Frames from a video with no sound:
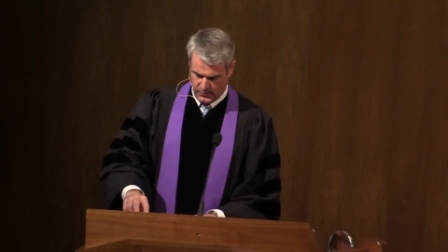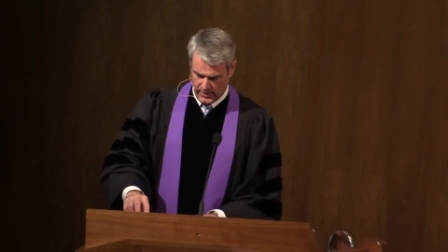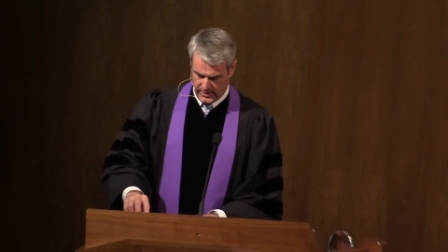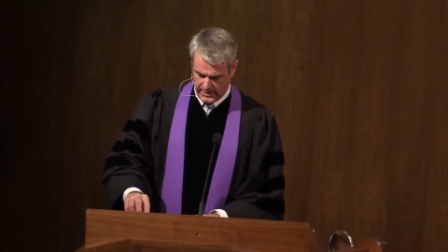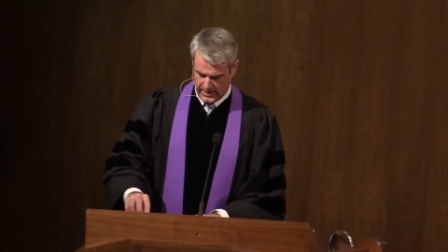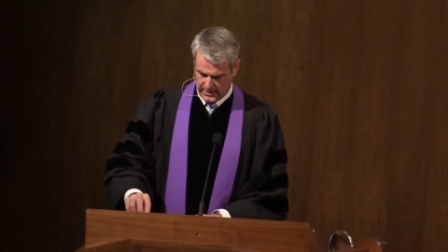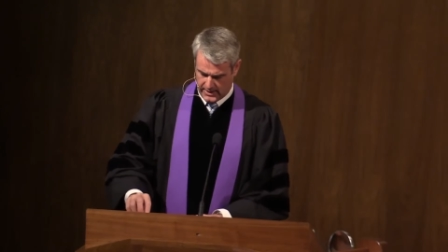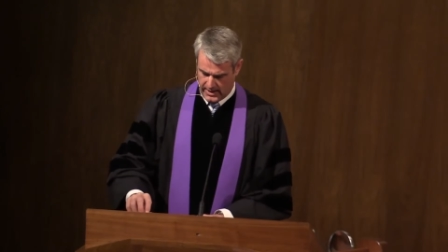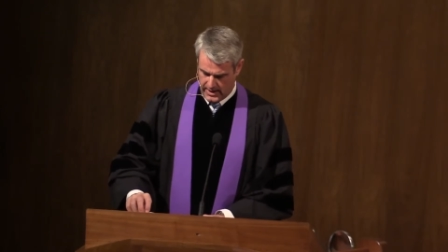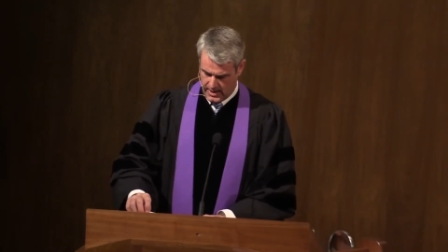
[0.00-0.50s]
we
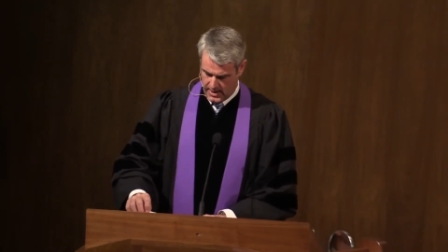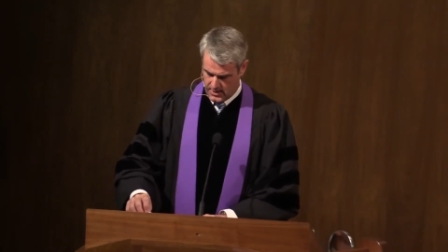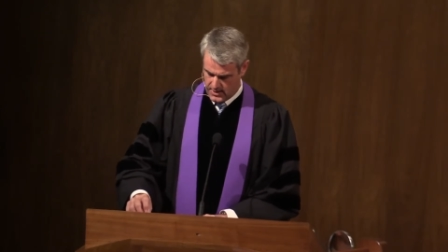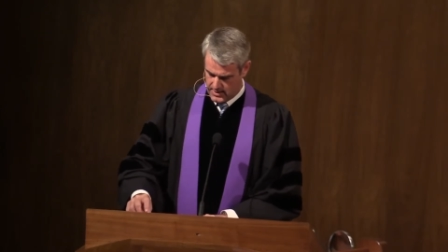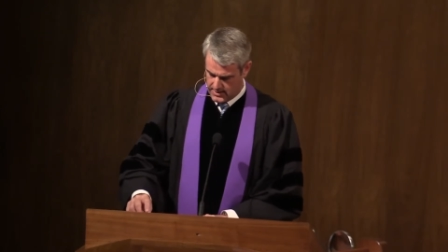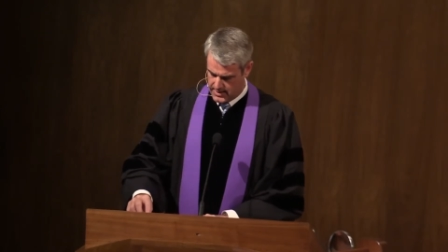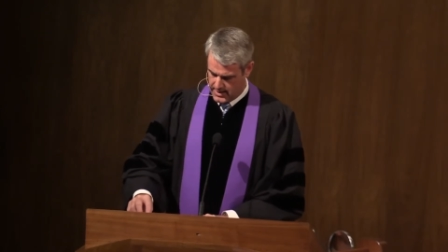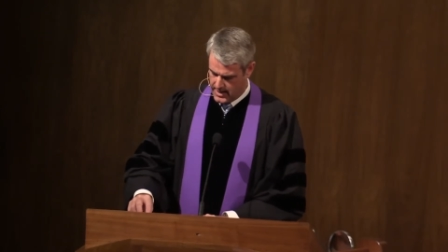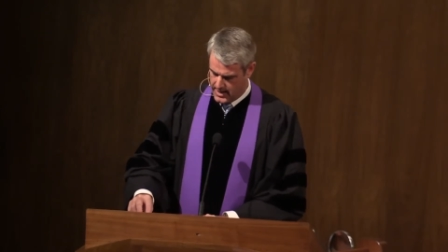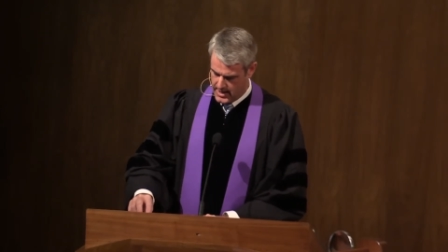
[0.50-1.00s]
need to hear
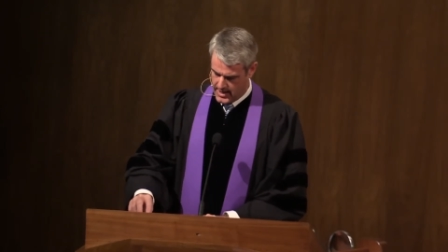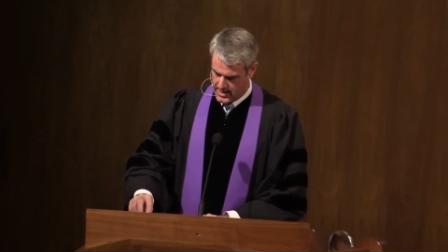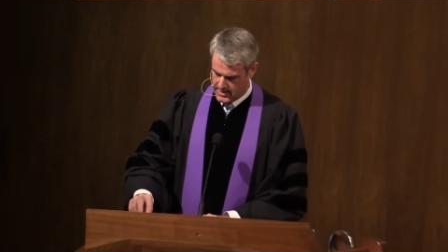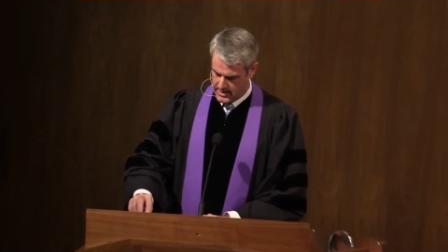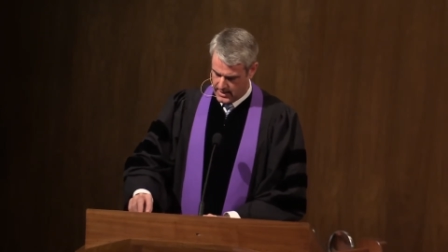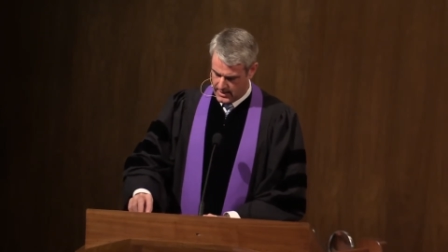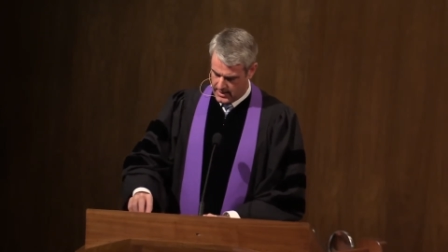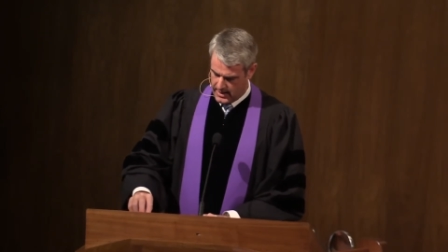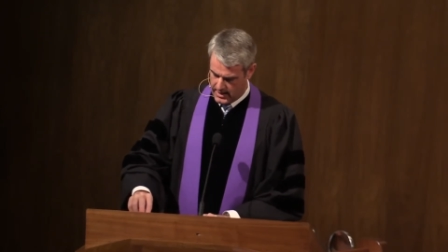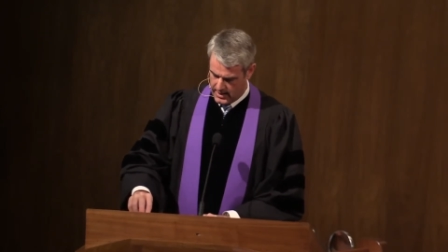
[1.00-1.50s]
again
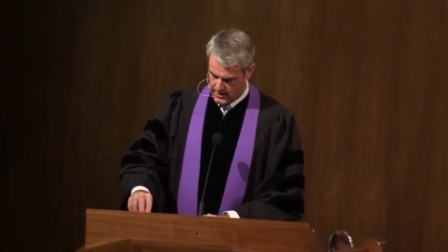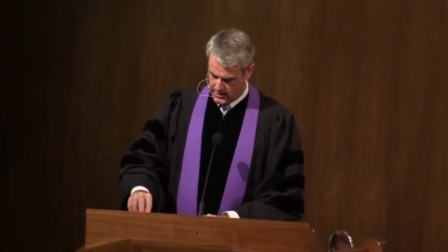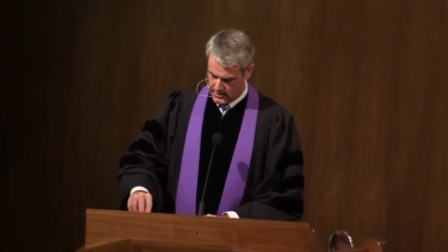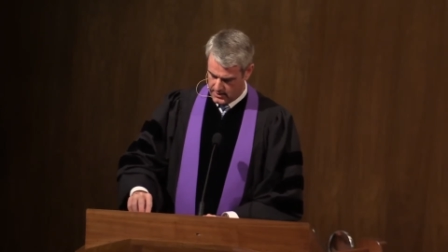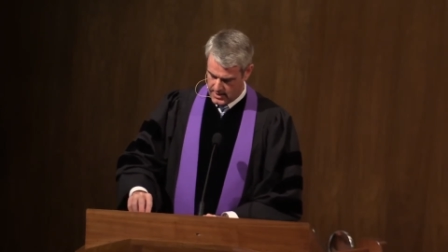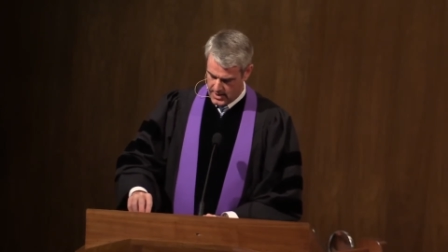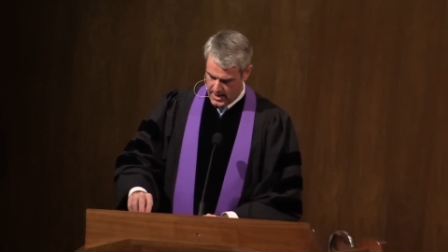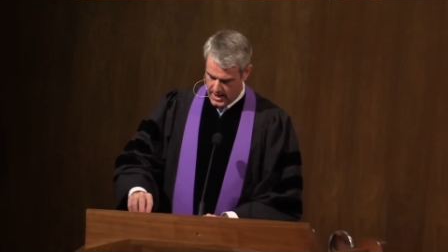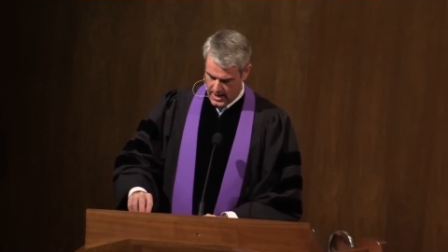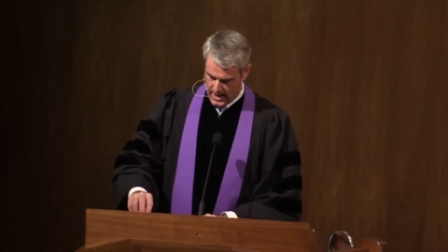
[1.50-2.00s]
and hear
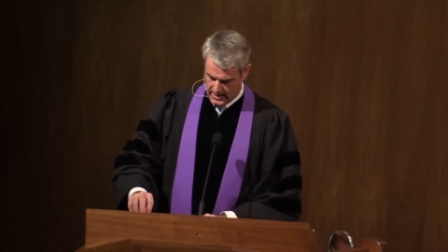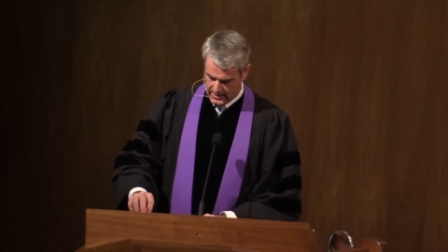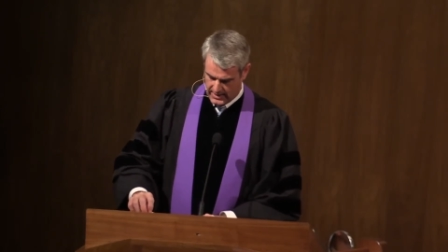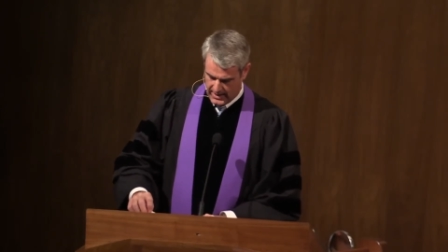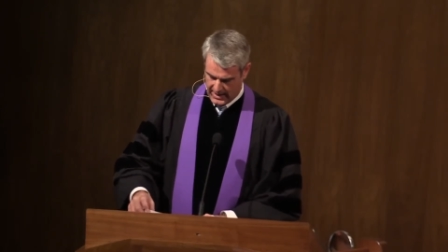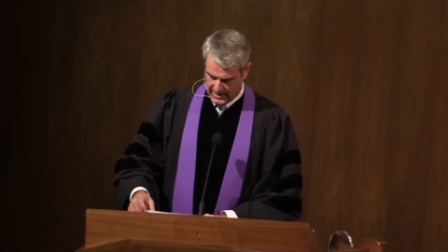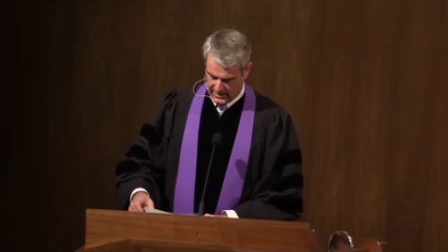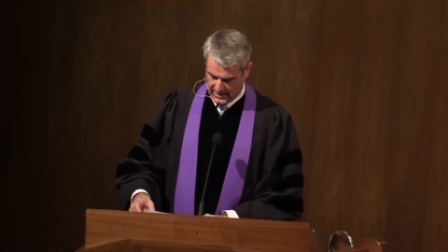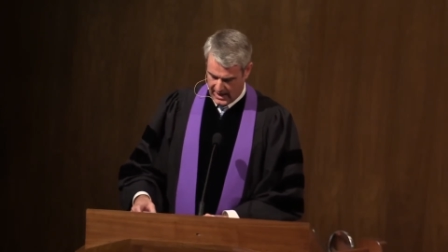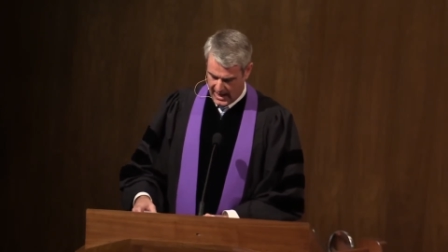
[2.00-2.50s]

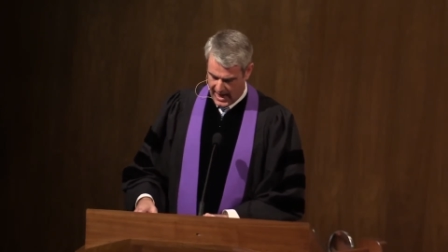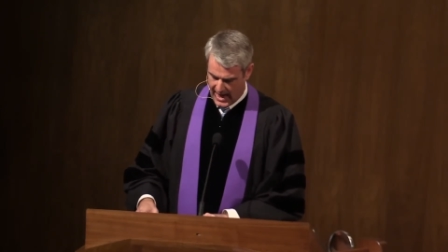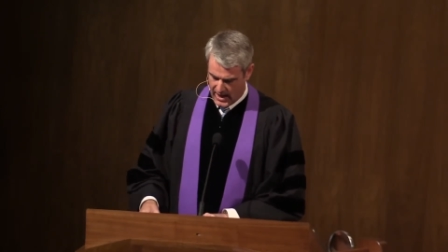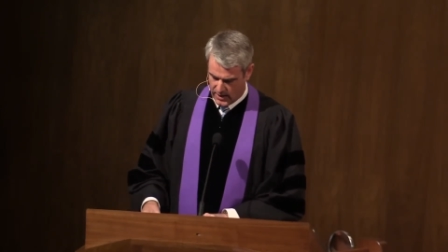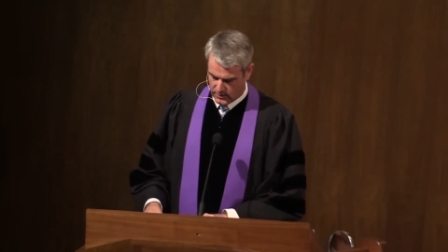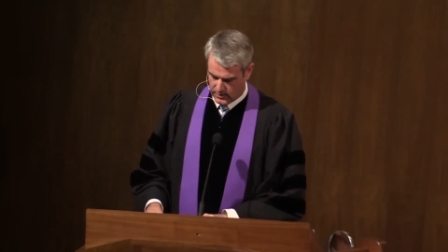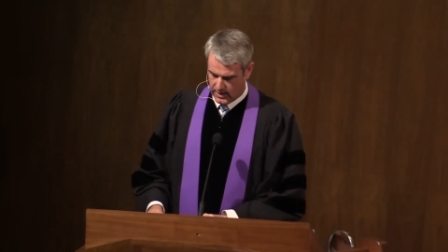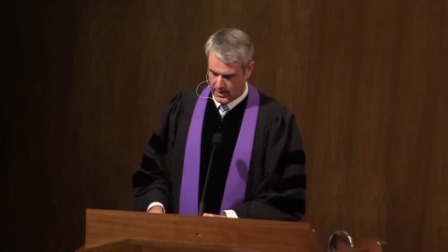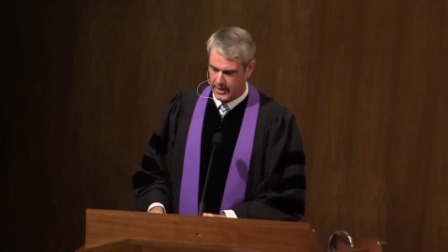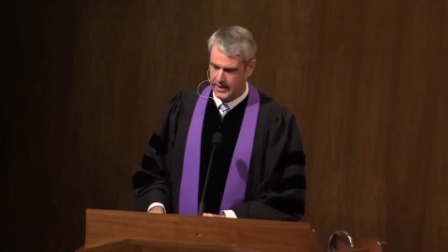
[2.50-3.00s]
again
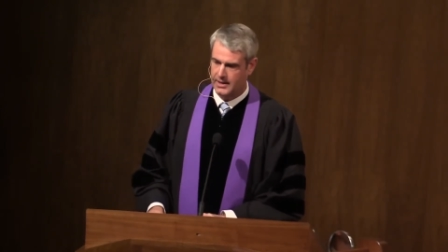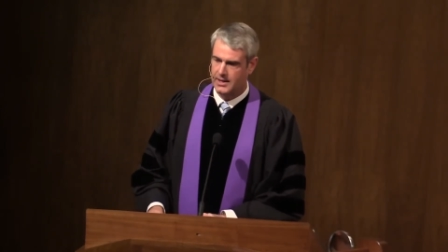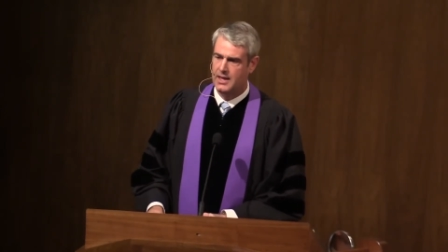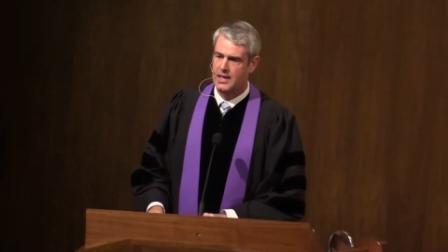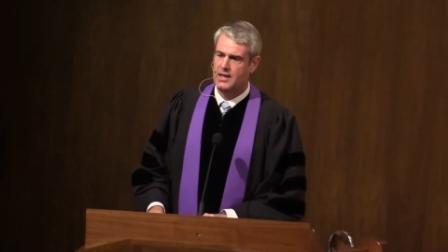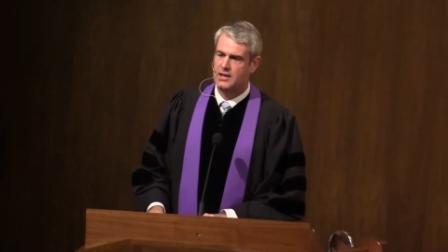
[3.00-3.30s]
loudly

****

### WHAT TO PRODUCE:
The records above are to be restated word for word, with every picture left out.

### SOLVED PROBLEM:
Frames from a video with no sound:
[0.00-0.50s]
we
[0.50-1.00s]
need to hear
[1.00-1.50s]
again
[1.50-2.00s]
and hear
[2.00-2.50s]

[2.50-3.00s]
again
[3.00-3.30s]
loudly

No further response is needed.